Category Archives: SWITZERLAND

Swiss Metal Detectorist Finds 1,290 4th Century Roman Coins!

Swiss Metal Detectorist Finds 1,290 4th Century Roman Coins!

Nearly 1,300 priceless 4th-century AD Roman coins, all in a pot, were found in September 2021 near Bubendorf, Basel County, Switzerland by amateur archaeologist volunteer, Daniel Ludin. During one of Daniel’s metal detector searches in a forest at Wildenstein Castle, the alert went off.

Digging down he just found a few coins and potsherds, but the detector kept buzzing. Digging further he discovered the Roman coin hoard in what was once a really big pot, according to the report in Archaeology Baselland.

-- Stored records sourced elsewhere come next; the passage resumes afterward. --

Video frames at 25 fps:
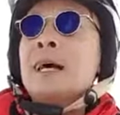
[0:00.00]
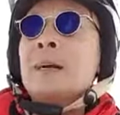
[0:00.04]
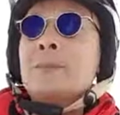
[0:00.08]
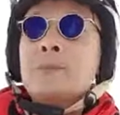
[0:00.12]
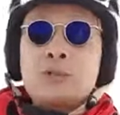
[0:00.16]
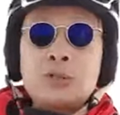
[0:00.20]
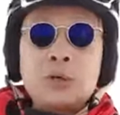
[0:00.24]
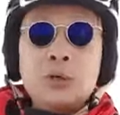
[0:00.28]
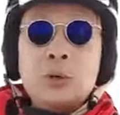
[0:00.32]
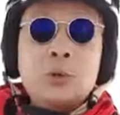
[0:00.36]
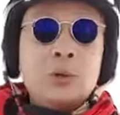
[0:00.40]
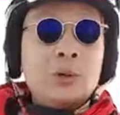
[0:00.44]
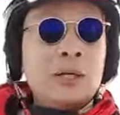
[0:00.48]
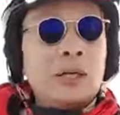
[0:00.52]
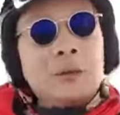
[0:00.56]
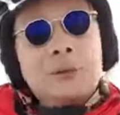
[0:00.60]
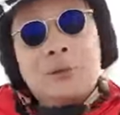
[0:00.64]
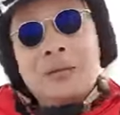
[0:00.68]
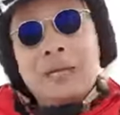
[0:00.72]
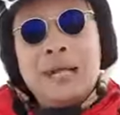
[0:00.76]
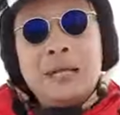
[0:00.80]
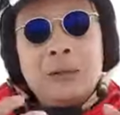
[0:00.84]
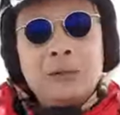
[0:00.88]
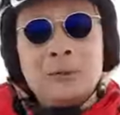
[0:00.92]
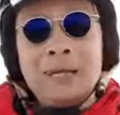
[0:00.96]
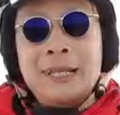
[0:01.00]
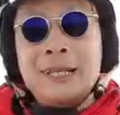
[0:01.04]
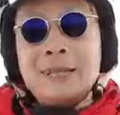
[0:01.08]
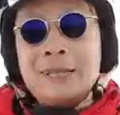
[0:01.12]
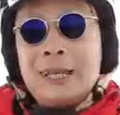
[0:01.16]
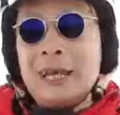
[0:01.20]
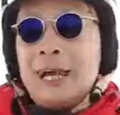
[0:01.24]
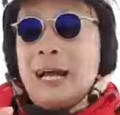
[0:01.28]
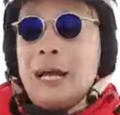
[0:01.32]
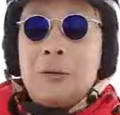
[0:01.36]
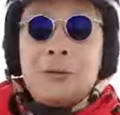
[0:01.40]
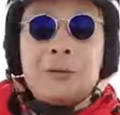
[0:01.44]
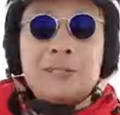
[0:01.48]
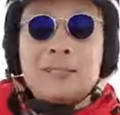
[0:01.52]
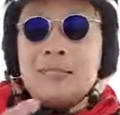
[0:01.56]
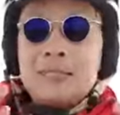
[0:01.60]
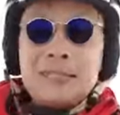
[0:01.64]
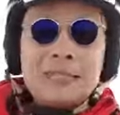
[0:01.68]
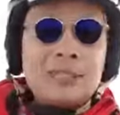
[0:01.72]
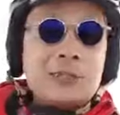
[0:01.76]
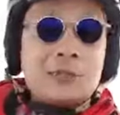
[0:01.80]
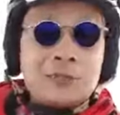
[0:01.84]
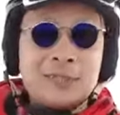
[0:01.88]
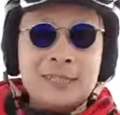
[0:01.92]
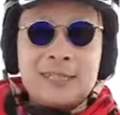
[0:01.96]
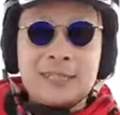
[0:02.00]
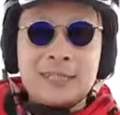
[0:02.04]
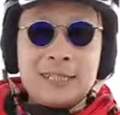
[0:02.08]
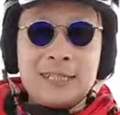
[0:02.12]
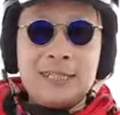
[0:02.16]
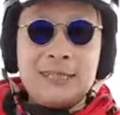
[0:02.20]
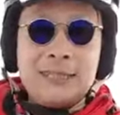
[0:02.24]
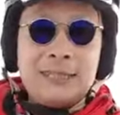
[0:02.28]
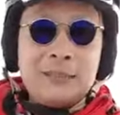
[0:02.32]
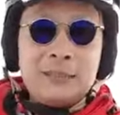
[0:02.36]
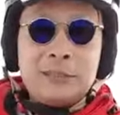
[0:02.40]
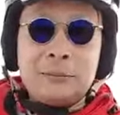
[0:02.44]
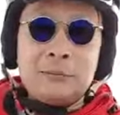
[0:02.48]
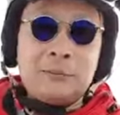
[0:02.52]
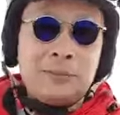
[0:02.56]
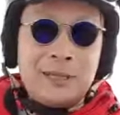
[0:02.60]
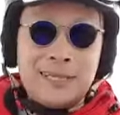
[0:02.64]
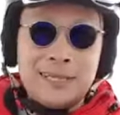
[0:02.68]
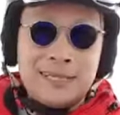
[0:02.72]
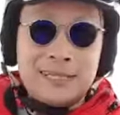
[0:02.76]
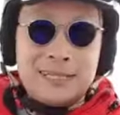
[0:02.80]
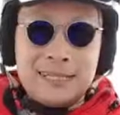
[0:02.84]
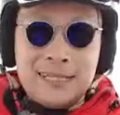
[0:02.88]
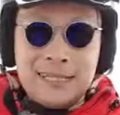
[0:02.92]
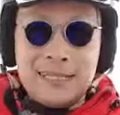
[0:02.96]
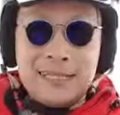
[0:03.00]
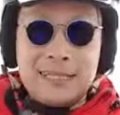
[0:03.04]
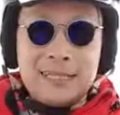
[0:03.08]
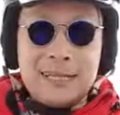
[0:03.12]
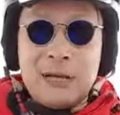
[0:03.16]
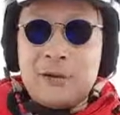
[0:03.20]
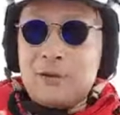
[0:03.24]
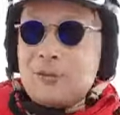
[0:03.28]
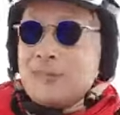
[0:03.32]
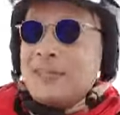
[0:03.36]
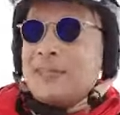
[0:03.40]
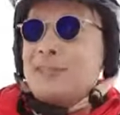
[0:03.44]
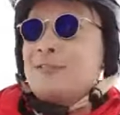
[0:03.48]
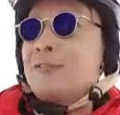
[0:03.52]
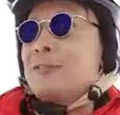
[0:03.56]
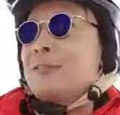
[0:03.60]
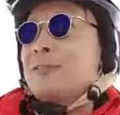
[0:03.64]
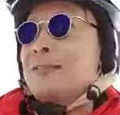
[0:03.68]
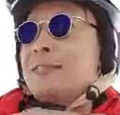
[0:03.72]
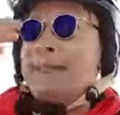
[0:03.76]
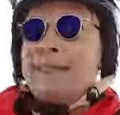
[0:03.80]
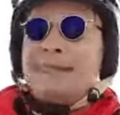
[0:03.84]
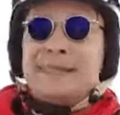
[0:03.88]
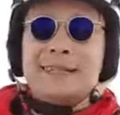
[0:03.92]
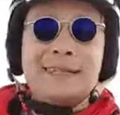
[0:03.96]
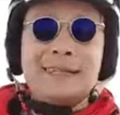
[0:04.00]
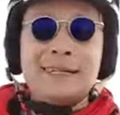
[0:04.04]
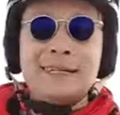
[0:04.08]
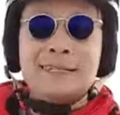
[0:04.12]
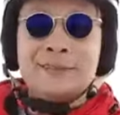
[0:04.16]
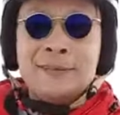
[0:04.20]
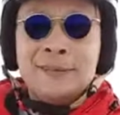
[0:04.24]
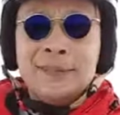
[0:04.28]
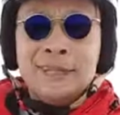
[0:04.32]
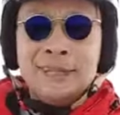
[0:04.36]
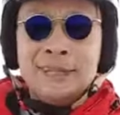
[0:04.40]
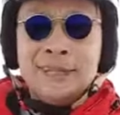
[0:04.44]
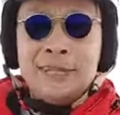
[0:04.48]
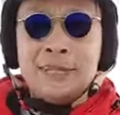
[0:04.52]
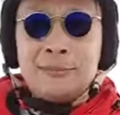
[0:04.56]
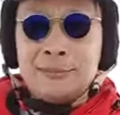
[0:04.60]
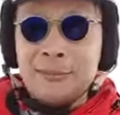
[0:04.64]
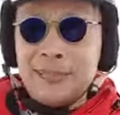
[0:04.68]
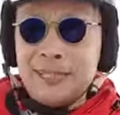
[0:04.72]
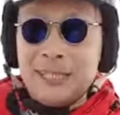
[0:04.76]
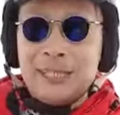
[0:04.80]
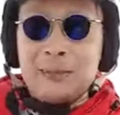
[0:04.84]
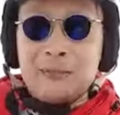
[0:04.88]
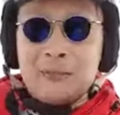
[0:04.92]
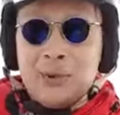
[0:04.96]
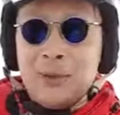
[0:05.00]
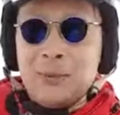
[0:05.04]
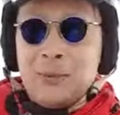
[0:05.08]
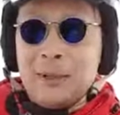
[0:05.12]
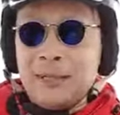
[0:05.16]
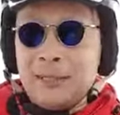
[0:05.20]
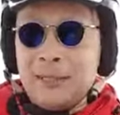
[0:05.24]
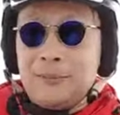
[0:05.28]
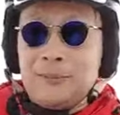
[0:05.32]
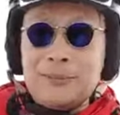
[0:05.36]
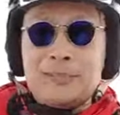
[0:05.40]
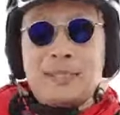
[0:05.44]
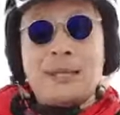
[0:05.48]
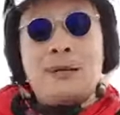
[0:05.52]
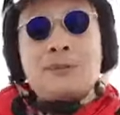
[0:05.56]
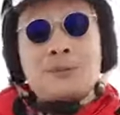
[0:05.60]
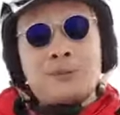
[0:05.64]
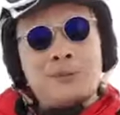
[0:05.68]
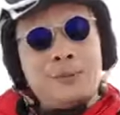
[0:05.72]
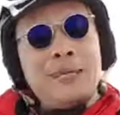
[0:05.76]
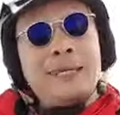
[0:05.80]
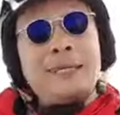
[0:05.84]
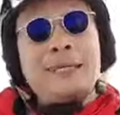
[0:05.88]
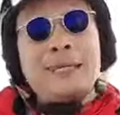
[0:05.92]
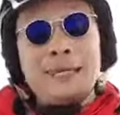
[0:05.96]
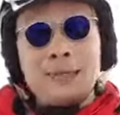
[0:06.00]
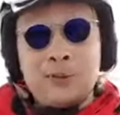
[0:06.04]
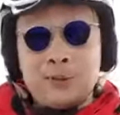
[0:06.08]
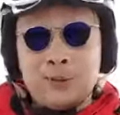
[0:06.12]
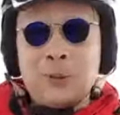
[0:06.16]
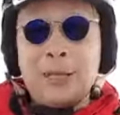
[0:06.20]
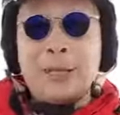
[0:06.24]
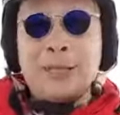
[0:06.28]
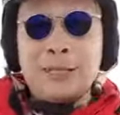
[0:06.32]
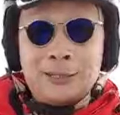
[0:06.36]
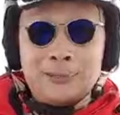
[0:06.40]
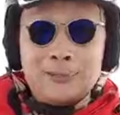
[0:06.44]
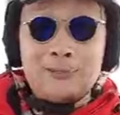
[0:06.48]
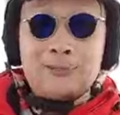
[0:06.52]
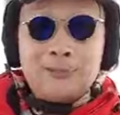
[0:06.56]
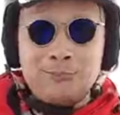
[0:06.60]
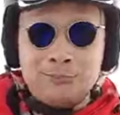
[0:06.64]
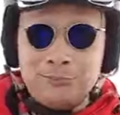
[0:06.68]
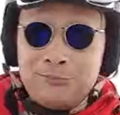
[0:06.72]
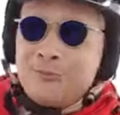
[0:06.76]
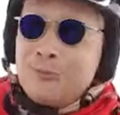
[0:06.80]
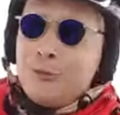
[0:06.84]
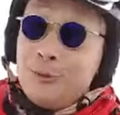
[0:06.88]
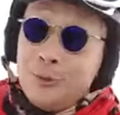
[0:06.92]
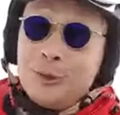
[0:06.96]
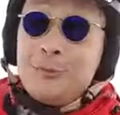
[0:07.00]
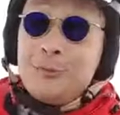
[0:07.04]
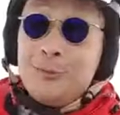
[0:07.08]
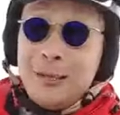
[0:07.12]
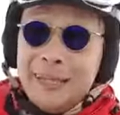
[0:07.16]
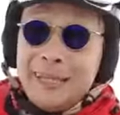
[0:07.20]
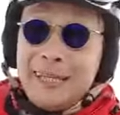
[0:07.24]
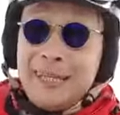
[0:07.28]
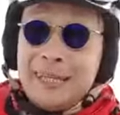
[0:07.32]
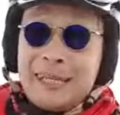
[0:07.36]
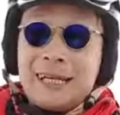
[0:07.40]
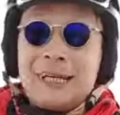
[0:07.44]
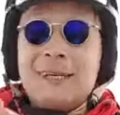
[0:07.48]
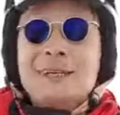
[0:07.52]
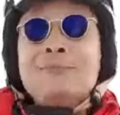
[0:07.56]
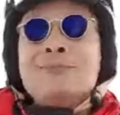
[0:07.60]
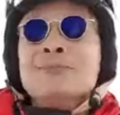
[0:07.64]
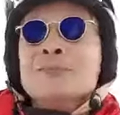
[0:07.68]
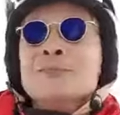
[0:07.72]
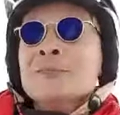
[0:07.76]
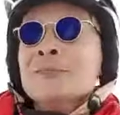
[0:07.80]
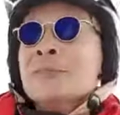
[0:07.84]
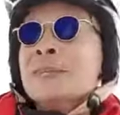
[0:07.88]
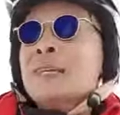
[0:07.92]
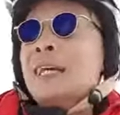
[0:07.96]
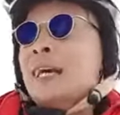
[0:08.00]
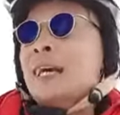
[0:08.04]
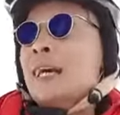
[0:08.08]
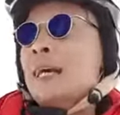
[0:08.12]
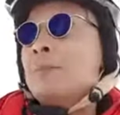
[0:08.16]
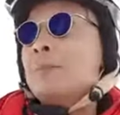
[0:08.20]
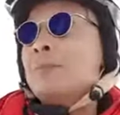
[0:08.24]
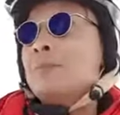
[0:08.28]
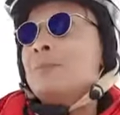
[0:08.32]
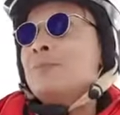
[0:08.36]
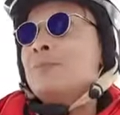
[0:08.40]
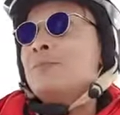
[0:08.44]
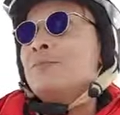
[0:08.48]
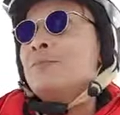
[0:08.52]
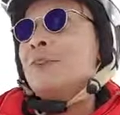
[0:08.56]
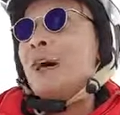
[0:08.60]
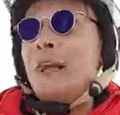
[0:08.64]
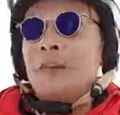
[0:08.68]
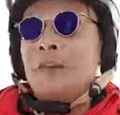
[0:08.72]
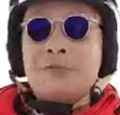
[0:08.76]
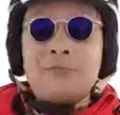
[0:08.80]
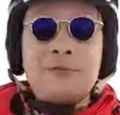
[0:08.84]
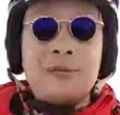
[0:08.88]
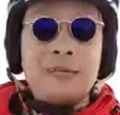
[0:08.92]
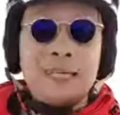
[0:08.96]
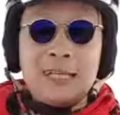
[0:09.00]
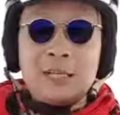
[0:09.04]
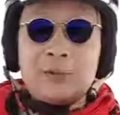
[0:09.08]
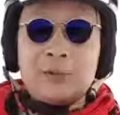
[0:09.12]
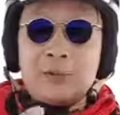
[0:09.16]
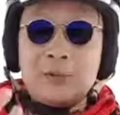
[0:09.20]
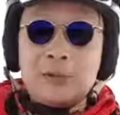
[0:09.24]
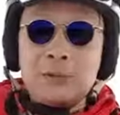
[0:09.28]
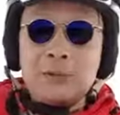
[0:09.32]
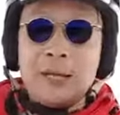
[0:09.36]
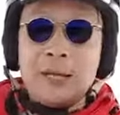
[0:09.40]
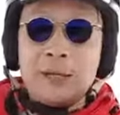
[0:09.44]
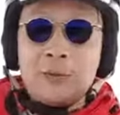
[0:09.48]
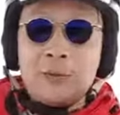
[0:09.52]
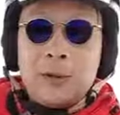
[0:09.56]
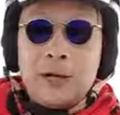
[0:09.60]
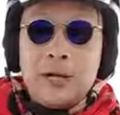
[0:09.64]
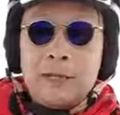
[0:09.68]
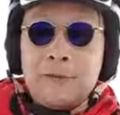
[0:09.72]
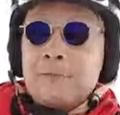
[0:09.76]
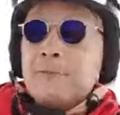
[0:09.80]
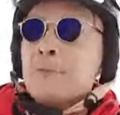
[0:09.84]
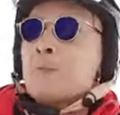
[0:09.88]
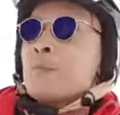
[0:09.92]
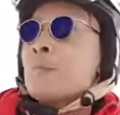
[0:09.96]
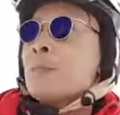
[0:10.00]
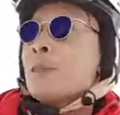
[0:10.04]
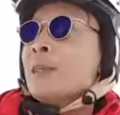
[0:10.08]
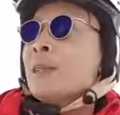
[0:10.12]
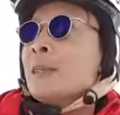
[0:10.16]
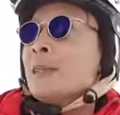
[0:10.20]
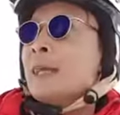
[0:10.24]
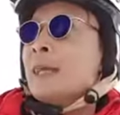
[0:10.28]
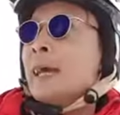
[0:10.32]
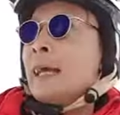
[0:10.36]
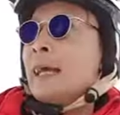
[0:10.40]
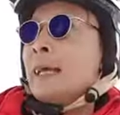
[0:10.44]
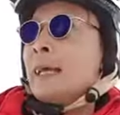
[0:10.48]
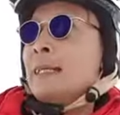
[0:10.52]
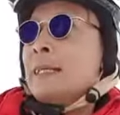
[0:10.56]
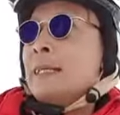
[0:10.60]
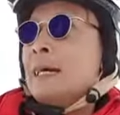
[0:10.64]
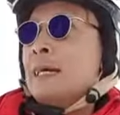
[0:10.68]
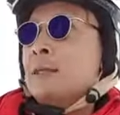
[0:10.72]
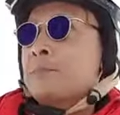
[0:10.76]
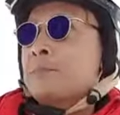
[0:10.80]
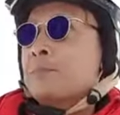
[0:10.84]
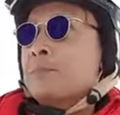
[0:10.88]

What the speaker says: So when I went there, I wasn't interested in the business. I was interested in making more money, because I was making quite a good money, 5 figures with my wife, and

The ceramic pot with the coins during professional excavation by employees of Archaeology Baselland.

Rare Hoard of Roman Coins Dated to the Constantine Era

A big broken pot overflowing with copper coins was the Swiss amateur archaeologist’s eventual jackpot find. The entire hoard of Roman coins dated to Emperor Constantine’s reign (306-337 AD). They were the equivalent of a gold solidus, which is 2 months’ salary for a Roman Legion soldier. The youngest coins in the hoard dated to 332-335 AD.

Coin hoards from a time of economic stability are unusual. And that’s what makes this hoard both rare and unusual. Comparatively, Constantine’s reign was marked by overall peace and tranquility, Therefore, coin hoards from this Roman period are rare.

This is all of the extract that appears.